> [To do]: Work out how many lines of the records hold the string "reading", and reply with that number alone.
--*--
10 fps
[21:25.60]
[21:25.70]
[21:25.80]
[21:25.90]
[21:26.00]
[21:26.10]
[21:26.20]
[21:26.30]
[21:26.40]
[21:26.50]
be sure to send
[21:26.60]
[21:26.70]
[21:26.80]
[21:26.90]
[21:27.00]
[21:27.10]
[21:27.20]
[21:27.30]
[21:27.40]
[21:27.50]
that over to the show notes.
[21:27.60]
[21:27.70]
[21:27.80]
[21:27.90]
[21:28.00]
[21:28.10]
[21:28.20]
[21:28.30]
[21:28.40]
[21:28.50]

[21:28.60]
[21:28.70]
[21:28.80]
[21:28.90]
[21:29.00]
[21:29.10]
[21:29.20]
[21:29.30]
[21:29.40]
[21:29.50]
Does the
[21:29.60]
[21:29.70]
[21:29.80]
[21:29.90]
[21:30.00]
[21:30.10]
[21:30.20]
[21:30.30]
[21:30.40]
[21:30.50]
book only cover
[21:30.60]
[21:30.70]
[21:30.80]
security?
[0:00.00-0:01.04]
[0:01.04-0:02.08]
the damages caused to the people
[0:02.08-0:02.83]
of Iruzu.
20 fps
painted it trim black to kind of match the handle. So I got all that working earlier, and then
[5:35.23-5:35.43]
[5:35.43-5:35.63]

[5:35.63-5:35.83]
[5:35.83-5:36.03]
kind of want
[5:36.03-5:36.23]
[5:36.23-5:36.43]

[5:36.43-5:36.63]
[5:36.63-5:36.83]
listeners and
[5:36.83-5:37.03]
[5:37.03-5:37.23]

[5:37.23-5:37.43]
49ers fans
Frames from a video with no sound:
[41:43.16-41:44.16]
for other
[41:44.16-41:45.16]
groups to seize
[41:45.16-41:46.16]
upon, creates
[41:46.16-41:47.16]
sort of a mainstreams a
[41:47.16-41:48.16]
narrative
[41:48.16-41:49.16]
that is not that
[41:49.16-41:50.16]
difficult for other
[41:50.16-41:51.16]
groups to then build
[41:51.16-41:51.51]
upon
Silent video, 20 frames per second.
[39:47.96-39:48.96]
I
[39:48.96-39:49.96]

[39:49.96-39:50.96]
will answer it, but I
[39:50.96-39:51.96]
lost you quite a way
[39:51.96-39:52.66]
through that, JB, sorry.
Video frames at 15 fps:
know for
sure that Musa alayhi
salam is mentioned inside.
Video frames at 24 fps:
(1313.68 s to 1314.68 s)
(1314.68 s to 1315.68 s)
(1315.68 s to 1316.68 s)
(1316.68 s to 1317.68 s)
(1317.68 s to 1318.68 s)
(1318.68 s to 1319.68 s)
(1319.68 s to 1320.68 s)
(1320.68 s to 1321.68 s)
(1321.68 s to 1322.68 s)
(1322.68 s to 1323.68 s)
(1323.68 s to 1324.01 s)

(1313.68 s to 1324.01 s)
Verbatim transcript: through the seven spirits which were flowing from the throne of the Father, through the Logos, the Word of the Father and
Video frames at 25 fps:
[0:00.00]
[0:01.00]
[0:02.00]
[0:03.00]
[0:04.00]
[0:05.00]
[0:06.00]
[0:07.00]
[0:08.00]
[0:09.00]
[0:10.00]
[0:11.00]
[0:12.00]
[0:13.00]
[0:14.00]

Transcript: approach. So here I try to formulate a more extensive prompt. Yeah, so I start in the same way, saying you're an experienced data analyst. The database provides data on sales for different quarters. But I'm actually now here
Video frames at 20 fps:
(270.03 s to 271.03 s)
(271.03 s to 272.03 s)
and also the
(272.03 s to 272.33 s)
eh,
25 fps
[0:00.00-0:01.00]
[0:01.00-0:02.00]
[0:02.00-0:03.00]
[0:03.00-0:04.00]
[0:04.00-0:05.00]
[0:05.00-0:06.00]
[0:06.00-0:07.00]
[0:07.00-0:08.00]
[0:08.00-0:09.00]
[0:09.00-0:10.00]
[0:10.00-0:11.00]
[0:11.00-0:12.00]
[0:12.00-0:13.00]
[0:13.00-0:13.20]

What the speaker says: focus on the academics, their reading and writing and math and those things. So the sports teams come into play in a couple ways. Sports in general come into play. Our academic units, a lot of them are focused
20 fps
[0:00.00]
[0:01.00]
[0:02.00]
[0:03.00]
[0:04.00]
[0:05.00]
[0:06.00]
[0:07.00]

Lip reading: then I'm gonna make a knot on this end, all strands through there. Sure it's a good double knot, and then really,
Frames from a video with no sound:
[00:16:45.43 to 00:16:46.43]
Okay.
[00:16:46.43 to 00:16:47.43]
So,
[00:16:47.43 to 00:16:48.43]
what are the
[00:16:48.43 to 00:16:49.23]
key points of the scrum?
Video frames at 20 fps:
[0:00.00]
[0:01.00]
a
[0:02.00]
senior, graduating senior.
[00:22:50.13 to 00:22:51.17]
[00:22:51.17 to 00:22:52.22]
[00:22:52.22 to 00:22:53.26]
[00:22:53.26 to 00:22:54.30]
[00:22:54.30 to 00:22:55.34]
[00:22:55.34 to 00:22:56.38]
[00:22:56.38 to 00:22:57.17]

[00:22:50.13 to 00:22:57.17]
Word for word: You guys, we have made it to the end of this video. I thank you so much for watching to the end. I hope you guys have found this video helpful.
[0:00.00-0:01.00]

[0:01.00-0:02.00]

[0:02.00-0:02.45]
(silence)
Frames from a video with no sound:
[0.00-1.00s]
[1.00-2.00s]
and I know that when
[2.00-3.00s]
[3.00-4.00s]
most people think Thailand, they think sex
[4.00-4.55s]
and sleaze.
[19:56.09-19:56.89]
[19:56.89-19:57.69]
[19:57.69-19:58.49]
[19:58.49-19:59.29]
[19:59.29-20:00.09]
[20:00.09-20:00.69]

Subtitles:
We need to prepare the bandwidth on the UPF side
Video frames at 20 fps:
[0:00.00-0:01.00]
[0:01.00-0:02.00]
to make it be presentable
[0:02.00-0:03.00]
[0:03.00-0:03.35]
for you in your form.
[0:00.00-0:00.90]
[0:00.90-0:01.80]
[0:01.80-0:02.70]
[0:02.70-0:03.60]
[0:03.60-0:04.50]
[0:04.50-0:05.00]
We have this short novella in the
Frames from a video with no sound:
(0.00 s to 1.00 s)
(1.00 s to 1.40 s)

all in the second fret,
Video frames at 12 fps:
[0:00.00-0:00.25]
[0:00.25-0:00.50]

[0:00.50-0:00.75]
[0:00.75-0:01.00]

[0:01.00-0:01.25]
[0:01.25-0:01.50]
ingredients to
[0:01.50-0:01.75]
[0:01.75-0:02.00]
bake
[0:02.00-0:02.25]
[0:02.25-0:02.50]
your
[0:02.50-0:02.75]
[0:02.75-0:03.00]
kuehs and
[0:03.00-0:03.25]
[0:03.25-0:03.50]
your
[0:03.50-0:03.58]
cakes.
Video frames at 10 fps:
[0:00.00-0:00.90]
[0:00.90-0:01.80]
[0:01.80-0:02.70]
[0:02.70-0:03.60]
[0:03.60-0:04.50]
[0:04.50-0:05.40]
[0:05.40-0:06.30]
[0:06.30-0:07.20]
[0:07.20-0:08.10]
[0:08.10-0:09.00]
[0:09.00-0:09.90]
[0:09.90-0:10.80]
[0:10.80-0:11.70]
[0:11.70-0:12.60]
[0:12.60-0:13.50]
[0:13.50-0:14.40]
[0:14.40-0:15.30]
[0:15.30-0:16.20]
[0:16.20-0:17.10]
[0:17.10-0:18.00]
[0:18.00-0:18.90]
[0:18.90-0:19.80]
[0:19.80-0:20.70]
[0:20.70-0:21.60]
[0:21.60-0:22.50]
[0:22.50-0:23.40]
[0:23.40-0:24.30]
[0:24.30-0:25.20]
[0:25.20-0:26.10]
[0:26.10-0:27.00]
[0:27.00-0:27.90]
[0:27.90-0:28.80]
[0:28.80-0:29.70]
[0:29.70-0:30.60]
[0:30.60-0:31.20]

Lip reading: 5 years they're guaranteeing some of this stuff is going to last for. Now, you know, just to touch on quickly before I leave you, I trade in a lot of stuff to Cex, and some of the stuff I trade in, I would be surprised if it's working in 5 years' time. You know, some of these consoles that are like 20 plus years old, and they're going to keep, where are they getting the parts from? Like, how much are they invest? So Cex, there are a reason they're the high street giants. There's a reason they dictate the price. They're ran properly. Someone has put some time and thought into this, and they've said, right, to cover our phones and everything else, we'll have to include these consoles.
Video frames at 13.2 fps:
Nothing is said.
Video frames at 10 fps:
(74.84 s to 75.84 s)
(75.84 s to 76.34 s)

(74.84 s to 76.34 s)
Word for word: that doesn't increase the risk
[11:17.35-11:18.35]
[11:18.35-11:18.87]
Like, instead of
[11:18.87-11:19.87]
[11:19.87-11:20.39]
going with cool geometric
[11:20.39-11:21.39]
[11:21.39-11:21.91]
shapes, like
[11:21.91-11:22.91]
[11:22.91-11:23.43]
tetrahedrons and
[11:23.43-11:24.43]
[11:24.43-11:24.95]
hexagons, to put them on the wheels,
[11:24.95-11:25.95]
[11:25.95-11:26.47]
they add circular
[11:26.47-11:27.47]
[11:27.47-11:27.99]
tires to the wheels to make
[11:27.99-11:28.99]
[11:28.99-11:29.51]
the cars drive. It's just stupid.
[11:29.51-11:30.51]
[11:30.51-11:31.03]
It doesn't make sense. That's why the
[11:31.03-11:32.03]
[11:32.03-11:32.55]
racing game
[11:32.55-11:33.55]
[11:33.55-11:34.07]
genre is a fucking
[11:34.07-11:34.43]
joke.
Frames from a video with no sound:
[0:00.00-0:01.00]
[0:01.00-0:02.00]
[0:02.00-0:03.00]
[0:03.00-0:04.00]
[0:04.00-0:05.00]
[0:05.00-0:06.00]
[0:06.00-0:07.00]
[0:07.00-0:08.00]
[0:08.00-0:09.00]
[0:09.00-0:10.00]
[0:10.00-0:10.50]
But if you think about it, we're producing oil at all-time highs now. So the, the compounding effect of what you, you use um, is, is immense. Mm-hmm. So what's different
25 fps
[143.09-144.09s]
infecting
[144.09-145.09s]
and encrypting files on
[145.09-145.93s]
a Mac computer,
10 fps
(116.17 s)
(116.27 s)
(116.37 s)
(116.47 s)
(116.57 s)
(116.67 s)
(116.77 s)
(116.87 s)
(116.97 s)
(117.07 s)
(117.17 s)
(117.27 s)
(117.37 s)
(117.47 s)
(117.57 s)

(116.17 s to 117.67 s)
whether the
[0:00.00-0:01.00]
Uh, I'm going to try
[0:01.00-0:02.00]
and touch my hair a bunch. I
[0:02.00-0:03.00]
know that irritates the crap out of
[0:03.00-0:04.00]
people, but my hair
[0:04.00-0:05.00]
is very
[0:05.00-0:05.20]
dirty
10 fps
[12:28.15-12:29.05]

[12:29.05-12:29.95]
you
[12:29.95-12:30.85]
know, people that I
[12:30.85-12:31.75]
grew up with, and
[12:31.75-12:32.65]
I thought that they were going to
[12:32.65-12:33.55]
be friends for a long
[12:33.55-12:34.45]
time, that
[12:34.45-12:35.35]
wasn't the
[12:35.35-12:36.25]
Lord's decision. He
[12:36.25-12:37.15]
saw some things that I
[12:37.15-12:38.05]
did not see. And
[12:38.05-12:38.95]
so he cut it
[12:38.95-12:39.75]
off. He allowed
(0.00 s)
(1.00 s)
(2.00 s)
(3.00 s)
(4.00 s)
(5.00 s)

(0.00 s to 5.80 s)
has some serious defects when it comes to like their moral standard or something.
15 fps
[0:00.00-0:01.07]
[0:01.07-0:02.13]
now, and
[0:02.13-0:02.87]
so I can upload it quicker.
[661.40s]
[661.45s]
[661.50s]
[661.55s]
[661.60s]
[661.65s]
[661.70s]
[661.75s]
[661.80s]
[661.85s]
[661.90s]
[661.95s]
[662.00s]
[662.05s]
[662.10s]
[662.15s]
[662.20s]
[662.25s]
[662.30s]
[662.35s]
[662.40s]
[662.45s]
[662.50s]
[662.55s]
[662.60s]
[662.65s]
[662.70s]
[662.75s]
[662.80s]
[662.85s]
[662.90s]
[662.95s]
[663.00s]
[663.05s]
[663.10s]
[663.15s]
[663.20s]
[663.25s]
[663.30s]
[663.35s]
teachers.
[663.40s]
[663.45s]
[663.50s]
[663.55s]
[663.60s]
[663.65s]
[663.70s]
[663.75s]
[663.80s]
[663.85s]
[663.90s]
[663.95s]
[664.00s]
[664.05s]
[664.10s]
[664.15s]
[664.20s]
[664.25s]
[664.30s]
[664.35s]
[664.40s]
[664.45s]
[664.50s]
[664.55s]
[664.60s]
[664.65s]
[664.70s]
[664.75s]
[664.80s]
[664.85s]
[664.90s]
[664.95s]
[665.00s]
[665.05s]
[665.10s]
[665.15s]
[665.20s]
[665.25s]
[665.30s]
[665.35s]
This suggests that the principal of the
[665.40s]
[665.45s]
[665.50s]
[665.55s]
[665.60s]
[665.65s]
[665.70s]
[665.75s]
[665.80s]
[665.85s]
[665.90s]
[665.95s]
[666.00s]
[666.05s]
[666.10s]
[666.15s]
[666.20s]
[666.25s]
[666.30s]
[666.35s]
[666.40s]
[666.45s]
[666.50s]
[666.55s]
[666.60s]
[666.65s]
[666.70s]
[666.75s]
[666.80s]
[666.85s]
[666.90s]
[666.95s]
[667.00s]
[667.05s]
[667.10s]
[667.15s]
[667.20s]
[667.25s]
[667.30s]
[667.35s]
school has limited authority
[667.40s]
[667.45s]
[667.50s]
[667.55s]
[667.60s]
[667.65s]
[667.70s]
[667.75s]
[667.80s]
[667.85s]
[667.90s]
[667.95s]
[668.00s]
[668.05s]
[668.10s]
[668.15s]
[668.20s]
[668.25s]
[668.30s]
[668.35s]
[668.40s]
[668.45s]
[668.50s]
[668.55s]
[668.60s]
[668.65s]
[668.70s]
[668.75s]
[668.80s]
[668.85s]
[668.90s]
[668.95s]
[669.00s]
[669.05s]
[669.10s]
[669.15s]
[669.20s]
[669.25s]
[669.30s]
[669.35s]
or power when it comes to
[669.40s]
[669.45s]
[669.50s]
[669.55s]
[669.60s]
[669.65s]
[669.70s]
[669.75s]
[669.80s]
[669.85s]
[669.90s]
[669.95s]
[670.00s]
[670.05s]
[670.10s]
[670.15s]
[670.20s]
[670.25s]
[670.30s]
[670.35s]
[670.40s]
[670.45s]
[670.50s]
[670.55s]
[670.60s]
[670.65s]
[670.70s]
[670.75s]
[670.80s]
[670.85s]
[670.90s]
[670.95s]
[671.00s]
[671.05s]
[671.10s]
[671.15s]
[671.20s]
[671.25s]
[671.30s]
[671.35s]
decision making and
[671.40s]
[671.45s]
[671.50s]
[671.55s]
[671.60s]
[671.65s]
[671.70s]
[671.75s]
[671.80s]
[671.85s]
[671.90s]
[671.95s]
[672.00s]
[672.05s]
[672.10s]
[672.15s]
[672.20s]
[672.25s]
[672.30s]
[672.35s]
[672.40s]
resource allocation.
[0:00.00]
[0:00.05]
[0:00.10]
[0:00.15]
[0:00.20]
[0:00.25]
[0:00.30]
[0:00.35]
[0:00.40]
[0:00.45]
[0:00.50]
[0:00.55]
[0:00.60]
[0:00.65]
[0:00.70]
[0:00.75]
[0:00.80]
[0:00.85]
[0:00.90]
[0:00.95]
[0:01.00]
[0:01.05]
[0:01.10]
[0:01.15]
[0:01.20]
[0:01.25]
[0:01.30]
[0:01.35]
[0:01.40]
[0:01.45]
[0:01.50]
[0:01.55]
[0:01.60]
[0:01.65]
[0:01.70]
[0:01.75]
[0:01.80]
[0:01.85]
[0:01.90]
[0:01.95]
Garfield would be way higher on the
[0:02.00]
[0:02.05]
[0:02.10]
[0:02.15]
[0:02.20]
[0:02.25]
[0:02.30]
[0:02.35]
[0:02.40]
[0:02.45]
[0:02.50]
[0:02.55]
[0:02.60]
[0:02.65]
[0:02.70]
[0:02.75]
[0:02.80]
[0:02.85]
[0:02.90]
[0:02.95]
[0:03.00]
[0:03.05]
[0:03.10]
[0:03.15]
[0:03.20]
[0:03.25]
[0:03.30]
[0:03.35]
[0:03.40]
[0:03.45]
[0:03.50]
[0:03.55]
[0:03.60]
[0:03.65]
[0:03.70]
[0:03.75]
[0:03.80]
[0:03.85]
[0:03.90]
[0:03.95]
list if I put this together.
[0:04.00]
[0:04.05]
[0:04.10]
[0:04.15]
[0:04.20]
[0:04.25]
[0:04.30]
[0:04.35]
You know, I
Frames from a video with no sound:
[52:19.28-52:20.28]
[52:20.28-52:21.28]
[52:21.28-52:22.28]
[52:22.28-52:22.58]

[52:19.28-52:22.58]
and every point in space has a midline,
--*--
> [Written response]: 3